Но, повторю, особая сила Достоевского – не столько в этой положительной, сколько в отрицательной апологетике: безусловная ценность свободы – ее вырождение в тираническую самость – мобилизация этой самостью энергии социального недовольства для подавления чужой свободы, – вот диалектический ход, прочерченный Достоевским, вот чему противопоставляется «великое дело любви», возвращающее свободе ее собственную сущность.
Всякий раз эта трагедия самоотрицания свободы совершается не в пустоте, а в социальной среде, по определению несовершенной и более или менее порочной, так что грех личной воли подпитывается грехами социального окружения. «Потребность заявить себя, отличиться, выйти из ряду вон есть закон природы для всякой личности; это право ее, ее сущность, закон ее существования, который в грубом, неустроенном состоянии общества проявляется грубо и даже дико, а в обществе уже развившемся – нравственно-гуманным, сознательным и совершенно свободным подчинением каждого лица выгодам всего общества и, обратно, беспрерывной заботой самого общества о наименьшем стеснении прав всякой личности».
Эти слова написаны Достоевским в 1861 году, и советую всякому, кто хочет углубиться в мысль писателя о природе личности, обратить особое внимание на его произведения 50-х – первой половины 60-х годов – от «Дядюшкина сна» и «Села Степанчикова» до «Записок из подполья». (Одновременно Достоевский развивал программу почвенничества на страницах издаваемых им совместно с братом журналов «Время» и «Эпоха»; между художественными произведениями и публицистикой этой поры есть важные соответствия, к чему я еще вернусь.)
Одному из глубоких исследователей писателя Б. Энгельгардту принадлежит применительно к основным созданиям Достоевского определение: «идеологический роман». М. М. Бахтин не отверг эту дефиницию, а принял ее с той поправкой, что Достоевский выступает не пропагандистом, а портретистом идей, идеологий. Примем это определение как рабочий термин и мы. Так вот, можно сказать, что большим «идеологическим» романам Достоевского предшествуют его малые «антропологические» (человековедческие) романы и повести. В центре их – амбициозная личность с искривленным, извращенным чувством своего достоинства. Это «поэты» бытового авантюризма – как госпожа Москалева в «Дядюшкином сне», и «поэты» тиранства – как Фома Опискин, мировой тип, созданный Достоевским.

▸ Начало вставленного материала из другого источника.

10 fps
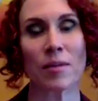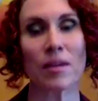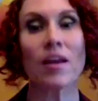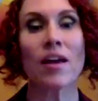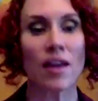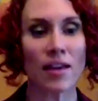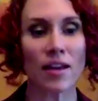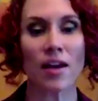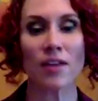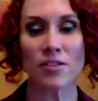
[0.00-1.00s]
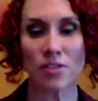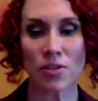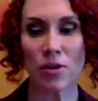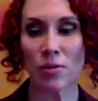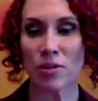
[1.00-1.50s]
And us
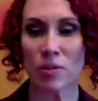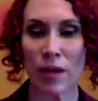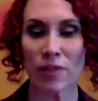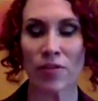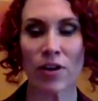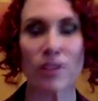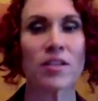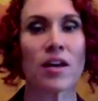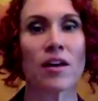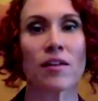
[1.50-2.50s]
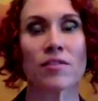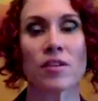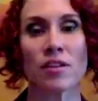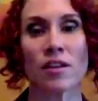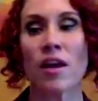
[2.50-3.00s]
showing respect for ourselves
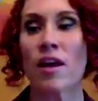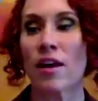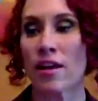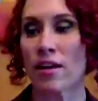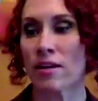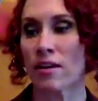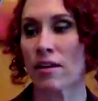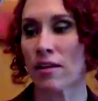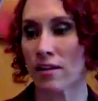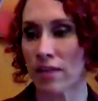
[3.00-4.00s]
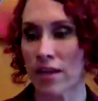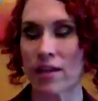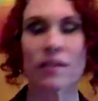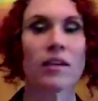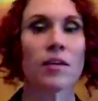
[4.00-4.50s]
and
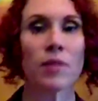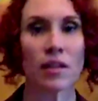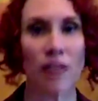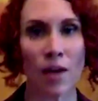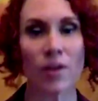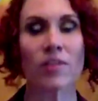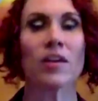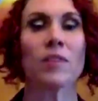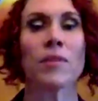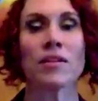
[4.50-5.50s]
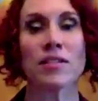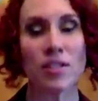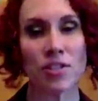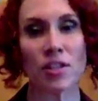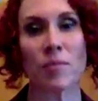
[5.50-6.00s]
letting them and allowing them and
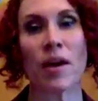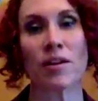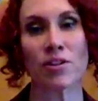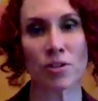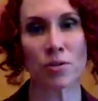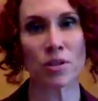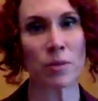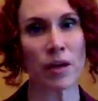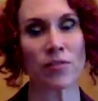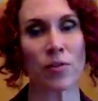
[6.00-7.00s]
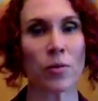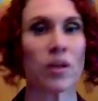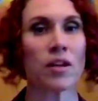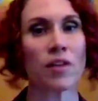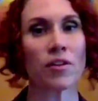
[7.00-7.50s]
teaching them how to show respect for one
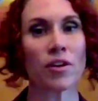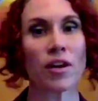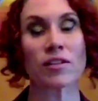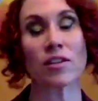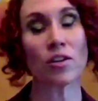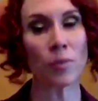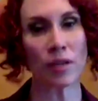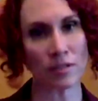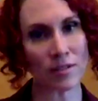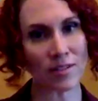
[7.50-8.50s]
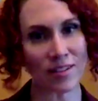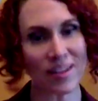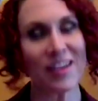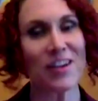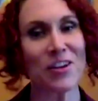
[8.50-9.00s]
another as humans,
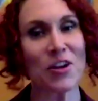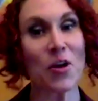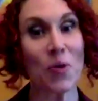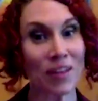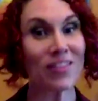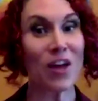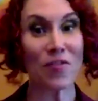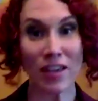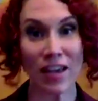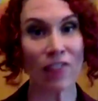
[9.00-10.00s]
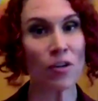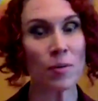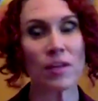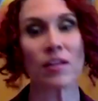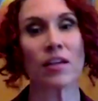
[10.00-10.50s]
you know, and loving
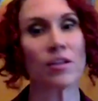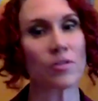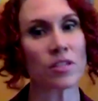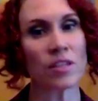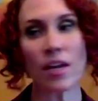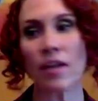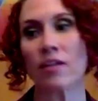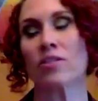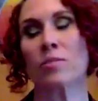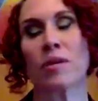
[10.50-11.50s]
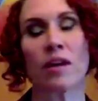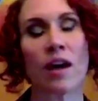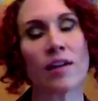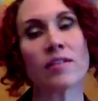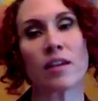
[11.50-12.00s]
everybody, like you were saying, and just being
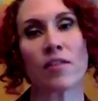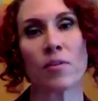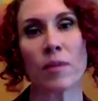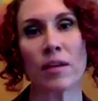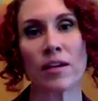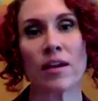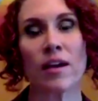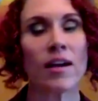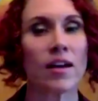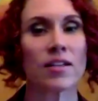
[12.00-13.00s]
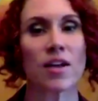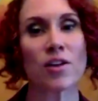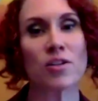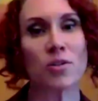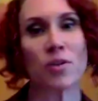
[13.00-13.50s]
kind to everybody, is
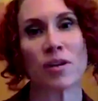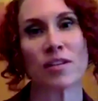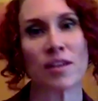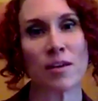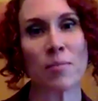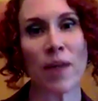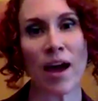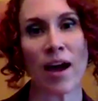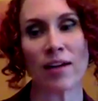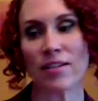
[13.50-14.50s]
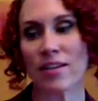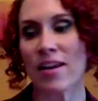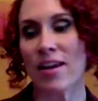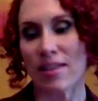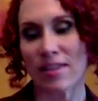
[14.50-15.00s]
also going to impact
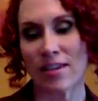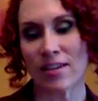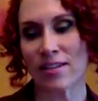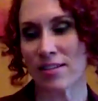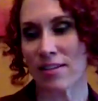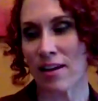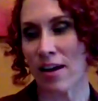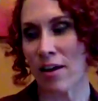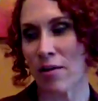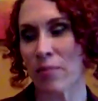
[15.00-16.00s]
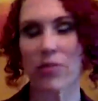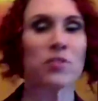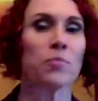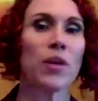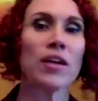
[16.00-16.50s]
this
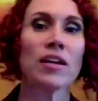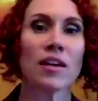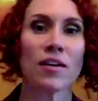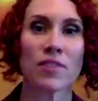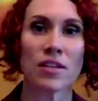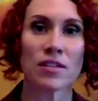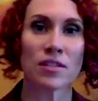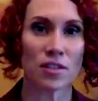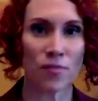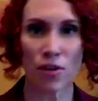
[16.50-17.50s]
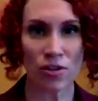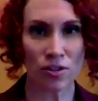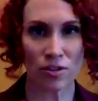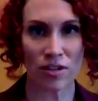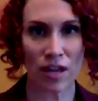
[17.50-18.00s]
breaking of these
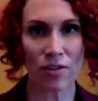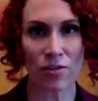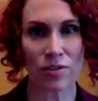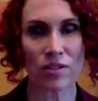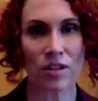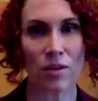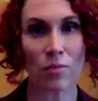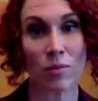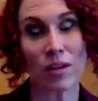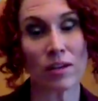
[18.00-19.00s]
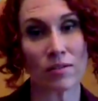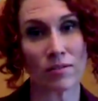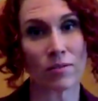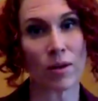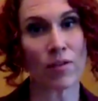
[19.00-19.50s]
dysfunctional cycles that we,
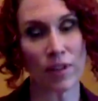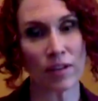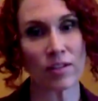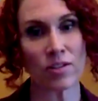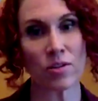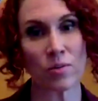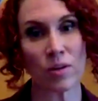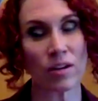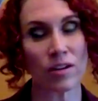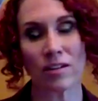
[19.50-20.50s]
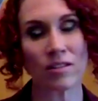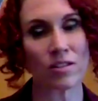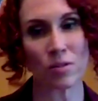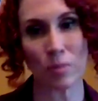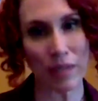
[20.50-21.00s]
quite frankly, don't want our kids
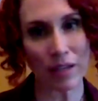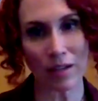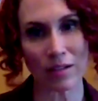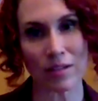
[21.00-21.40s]
to repeat.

Затем, вслед за поэтами тиранства, это категория лиц безудержных, «выскочивших из мерки», внезапно извергающих из себя сдавленную обстоятельствами энергию своеволия. «На время человек вдруг выскакивает из мерки», – говорится у Достоевского об иных узниках Мертвого дома, которых в состоянии такого экзистенциального бунта не могут остановить уже ни угрозы, ни увещевания, ни истязания. Неуправляемость этого рода присуща, по наблюдениям Достоевского, чаще простолюдину («Да простого-то человека я и боюсь!» – говорится у него в «Селе Степанчикове»), но она схватывает и тонко играющего мыслью, блистательно рефлектирующего героя «Игрока»: «Просто с дороги соскочил и безобразничаю, пока не свяжут», – с полным основанием говорит о себе этот интеллектуальный представитель «русского безобразия», столь богатого возможностями, но столь опасного в своей безбрежности.
Это – еще одна категория – и самовлюбленный прожектер-теоретик, герой «Скверного анекдота», администратор с либеральными фантазиями, которые при столкновении с неподатливой жизнью он немедленно отбрасывает и, согласно многократно описанной Достоевским диалектике перехода умозрительного либерализма в деспотизм, обращается к рецепту: «Строгость, строгость и строгость». Это, наконец, подпольный рефлектер-парадоксалист, который восклицает о себе: «Я не могу… мне не дают быть добрым!», – потому что его уязвленная самость непрерывно болит и безуспешно алчет утоления через попрание другого человеческого «я».